#### GOAL OF THE EXERCISE:
Would you please return the lines of the entries below starting at the line that has "[00:12:15.53]" and ending at the line that has "[0:03.20-0:04.13]", both included, exactly as they are?

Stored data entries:
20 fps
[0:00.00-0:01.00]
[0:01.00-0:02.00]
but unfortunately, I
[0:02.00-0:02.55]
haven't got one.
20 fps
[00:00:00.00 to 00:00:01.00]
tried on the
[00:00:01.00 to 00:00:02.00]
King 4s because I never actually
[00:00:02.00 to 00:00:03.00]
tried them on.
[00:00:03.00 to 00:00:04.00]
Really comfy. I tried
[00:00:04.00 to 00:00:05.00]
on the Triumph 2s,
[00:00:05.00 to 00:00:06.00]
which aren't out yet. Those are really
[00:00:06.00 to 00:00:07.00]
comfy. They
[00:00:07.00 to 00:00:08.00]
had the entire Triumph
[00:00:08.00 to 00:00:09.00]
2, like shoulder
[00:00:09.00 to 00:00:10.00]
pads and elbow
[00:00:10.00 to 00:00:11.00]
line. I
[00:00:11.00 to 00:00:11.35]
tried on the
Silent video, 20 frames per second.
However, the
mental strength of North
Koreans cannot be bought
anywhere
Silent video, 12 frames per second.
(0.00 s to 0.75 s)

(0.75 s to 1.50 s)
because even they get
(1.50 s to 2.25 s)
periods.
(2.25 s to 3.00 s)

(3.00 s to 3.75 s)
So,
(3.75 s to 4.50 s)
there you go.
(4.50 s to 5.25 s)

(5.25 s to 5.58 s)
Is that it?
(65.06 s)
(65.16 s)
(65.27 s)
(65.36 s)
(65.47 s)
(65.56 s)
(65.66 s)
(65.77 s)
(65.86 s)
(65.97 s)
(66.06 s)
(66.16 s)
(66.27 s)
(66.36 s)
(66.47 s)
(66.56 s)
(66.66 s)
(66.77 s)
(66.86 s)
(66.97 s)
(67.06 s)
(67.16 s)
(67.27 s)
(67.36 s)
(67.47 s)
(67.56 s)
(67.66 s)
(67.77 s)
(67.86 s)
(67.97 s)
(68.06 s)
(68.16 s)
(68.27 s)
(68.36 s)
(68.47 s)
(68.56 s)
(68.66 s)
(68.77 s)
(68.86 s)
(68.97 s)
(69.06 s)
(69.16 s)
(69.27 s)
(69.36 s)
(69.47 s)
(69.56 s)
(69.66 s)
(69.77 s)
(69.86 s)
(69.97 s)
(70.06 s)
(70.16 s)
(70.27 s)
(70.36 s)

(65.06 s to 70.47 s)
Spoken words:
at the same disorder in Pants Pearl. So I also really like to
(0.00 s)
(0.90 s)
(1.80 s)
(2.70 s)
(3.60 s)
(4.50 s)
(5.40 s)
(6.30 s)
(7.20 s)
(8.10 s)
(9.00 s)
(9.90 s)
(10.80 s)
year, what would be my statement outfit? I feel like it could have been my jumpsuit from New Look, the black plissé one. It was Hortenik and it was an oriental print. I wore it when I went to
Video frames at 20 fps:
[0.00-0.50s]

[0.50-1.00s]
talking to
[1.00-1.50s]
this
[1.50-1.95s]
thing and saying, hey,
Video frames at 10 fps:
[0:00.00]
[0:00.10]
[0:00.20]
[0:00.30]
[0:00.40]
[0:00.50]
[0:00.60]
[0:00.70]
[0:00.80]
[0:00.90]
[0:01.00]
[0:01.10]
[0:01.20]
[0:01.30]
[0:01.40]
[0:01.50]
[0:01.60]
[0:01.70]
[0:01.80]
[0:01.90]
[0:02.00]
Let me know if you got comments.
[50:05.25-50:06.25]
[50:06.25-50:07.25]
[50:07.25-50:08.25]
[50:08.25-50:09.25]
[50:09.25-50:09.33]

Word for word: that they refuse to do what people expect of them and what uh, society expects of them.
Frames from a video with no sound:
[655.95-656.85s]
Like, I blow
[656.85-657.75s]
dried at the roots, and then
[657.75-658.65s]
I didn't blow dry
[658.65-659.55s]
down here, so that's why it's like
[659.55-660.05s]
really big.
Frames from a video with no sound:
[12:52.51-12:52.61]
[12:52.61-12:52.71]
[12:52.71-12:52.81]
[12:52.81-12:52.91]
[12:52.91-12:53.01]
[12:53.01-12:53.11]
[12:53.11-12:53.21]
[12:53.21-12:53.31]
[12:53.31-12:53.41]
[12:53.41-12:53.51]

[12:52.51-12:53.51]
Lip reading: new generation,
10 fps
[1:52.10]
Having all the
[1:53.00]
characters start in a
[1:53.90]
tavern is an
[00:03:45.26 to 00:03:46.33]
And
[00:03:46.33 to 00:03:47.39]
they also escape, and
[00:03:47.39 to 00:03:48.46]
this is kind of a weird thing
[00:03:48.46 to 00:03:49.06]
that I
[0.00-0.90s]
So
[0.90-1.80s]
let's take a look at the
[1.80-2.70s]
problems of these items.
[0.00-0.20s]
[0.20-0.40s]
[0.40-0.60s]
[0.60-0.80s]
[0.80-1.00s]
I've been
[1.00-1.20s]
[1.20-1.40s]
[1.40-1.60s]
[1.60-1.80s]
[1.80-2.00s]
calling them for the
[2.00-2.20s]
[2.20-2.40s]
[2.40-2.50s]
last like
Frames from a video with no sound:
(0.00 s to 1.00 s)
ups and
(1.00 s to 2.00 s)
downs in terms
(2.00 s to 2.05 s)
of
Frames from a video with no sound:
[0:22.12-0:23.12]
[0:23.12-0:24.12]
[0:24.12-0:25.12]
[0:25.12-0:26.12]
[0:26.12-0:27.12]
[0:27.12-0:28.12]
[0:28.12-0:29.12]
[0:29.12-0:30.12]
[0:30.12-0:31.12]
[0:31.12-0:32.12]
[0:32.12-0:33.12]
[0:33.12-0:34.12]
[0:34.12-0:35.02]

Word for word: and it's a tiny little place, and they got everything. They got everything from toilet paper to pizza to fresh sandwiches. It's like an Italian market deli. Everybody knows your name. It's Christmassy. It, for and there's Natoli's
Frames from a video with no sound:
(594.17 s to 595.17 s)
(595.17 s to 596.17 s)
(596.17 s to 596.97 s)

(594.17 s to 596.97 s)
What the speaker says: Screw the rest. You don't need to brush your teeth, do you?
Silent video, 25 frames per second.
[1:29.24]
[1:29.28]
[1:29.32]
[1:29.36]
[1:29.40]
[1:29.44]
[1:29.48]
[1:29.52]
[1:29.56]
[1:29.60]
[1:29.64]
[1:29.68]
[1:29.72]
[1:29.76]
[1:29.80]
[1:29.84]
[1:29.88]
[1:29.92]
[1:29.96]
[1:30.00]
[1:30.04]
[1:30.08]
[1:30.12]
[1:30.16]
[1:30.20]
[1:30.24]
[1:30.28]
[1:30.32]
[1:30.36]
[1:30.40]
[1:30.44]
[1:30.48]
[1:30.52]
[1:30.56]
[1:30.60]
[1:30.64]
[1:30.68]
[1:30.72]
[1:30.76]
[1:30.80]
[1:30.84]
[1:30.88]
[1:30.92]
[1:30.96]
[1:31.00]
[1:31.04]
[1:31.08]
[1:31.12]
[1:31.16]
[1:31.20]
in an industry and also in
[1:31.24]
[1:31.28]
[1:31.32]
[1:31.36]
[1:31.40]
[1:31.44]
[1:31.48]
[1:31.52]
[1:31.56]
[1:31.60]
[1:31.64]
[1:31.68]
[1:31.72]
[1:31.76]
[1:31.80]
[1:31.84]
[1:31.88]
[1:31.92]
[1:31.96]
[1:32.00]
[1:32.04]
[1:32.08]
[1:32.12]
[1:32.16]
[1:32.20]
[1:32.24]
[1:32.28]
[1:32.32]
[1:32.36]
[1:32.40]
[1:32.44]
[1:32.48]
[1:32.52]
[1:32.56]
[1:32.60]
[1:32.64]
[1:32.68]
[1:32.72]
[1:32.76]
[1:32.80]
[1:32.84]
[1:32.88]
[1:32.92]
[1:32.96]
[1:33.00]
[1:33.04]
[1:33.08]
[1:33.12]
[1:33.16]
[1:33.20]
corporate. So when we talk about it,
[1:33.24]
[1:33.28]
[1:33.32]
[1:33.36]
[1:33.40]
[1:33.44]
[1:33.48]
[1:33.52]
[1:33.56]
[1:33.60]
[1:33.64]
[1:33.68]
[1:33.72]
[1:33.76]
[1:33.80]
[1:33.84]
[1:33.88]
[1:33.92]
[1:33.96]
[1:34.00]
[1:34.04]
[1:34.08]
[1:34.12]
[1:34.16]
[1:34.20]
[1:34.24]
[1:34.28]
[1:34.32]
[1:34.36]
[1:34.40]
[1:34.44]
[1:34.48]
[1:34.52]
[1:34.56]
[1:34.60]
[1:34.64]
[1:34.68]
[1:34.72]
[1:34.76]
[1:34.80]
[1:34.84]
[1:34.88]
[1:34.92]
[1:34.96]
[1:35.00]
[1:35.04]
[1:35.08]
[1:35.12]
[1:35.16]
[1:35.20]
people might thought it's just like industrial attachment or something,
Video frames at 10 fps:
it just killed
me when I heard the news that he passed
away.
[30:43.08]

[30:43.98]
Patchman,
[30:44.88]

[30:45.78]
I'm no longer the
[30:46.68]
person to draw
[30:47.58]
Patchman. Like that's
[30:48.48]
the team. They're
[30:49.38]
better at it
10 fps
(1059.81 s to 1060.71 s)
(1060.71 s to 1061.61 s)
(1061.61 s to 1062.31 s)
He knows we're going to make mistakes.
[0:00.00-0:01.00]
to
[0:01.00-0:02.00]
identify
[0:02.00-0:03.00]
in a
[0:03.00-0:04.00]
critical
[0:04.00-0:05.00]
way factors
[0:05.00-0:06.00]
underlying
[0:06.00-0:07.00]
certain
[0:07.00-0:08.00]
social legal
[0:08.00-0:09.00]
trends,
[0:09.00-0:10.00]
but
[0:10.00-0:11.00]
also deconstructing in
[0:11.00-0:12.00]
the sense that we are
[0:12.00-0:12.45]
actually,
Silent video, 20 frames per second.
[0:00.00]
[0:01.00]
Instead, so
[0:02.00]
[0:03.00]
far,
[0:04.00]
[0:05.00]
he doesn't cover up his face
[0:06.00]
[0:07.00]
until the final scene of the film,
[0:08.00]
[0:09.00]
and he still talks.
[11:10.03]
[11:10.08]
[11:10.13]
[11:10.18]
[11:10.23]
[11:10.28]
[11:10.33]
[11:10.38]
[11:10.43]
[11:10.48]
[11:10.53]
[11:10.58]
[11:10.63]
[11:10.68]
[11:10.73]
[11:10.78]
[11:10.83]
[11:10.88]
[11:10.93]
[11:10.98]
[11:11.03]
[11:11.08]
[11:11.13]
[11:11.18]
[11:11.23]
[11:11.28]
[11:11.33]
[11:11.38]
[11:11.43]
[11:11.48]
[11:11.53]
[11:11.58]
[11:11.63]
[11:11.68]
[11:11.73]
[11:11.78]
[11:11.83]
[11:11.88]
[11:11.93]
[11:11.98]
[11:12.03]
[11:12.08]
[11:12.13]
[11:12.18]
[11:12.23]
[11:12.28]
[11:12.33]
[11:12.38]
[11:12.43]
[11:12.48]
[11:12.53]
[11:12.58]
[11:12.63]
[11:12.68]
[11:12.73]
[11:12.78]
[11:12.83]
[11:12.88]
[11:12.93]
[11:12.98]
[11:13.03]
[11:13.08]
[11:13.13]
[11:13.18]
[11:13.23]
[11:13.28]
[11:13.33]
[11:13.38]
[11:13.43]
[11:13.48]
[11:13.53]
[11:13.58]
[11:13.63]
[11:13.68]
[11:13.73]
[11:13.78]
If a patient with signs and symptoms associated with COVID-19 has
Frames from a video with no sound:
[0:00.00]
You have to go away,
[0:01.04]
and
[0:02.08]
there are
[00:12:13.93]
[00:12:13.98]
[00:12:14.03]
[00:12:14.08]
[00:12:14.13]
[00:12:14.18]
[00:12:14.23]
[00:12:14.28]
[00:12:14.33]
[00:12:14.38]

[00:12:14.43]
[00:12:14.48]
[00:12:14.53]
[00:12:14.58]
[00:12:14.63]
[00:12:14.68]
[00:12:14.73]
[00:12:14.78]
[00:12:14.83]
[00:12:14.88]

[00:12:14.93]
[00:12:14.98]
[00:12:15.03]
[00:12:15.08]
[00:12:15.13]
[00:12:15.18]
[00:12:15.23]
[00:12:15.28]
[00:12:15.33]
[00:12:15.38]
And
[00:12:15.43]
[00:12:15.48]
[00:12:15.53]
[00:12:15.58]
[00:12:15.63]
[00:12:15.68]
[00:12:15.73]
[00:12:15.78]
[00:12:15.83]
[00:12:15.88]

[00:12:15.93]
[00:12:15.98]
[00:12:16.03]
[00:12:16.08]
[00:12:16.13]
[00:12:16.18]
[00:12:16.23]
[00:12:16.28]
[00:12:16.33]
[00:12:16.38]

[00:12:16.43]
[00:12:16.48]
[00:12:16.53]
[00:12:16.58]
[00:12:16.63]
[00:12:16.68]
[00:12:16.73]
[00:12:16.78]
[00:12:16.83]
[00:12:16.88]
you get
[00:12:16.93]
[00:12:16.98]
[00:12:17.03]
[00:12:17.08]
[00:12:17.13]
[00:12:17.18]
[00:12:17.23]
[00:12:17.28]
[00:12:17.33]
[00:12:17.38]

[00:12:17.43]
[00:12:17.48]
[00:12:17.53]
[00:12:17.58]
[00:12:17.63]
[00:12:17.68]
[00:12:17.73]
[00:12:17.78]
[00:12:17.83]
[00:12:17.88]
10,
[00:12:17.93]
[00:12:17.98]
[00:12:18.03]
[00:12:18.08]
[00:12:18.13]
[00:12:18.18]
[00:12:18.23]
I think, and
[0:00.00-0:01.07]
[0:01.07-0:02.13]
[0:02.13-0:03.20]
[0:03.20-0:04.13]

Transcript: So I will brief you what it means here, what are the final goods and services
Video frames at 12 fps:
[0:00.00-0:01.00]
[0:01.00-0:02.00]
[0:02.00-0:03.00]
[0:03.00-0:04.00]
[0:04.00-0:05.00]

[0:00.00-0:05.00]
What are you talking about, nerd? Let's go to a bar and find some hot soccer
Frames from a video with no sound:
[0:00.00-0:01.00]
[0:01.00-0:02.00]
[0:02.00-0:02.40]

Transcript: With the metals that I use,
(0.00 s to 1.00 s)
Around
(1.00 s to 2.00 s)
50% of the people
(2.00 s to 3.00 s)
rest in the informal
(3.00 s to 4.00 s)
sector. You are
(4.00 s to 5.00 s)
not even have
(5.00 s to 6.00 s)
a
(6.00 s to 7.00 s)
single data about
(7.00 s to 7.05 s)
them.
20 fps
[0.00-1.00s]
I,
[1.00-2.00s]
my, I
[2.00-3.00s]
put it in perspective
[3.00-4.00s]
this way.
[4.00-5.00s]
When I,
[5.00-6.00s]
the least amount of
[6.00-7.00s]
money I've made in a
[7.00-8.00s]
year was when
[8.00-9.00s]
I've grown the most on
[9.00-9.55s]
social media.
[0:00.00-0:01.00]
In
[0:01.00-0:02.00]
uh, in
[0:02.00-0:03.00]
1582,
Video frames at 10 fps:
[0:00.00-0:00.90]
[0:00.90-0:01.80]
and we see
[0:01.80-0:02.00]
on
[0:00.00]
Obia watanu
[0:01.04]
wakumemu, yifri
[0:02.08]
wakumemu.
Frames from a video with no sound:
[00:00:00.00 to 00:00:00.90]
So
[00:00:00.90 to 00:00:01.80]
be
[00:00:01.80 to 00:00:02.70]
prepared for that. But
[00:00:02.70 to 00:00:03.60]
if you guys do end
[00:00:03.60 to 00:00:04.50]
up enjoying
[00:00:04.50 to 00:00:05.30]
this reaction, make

#### TASK RESPONSE:
[00:12:15.53]
[00:12:15.58]
[00:12:15.63]
[00:12:15.68]
[00:12:15.73]
[00:12:15.78]
[00:12:15.83]
[00:12:15.88]

[00:12:15.93]
[00:12:15.98]
[00:12:16.03]
[00:12:16.08]
[00:12:16.13]
[00:12:16.18]
[00:12:16.23]
[00:12:16.28]
[00:12:16.33]
[00:12:16.38]

[00:12:16.43]
[00:12:16.48]
[00:12:16.53]
[00:12:16.58]
[00:12:16.63]
[00:12:16.68]
[00:12:16.73]
[00:12:16.78]
[00:12:16.83]
[00:12:16.88]
you get
[00:12:16.93]
[00:12:16.98]
[00:12:17.03]
[00:12:17.08]
[00:12:17.13]
[00:12:17.18]
[00:12:17.23]
[00:12:17.28]
[00:12:17.33]
[00:12:17.38]

[00:12:17.43]
[00:12:17.48]
[00:12:17.53]
[00:12:17.58]
[00:12:17.63]
[00:12:17.68]
[00:12:17.73]
[00:12:17.78]
[00:12:17.83]
[00:12:17.88]
10,
[00:12:17.93]
[00:12:17.98]
[00:12:18.03]
[00:12:18.08]
[00:12:18.13]
[00:12:18.18]
[00:12:18.23]
I think, and
[0:00.00-0:01.07]
[0:01.07-0:02.13]
[0:02.13-0:03.20]
[0:03.20-0:04.13]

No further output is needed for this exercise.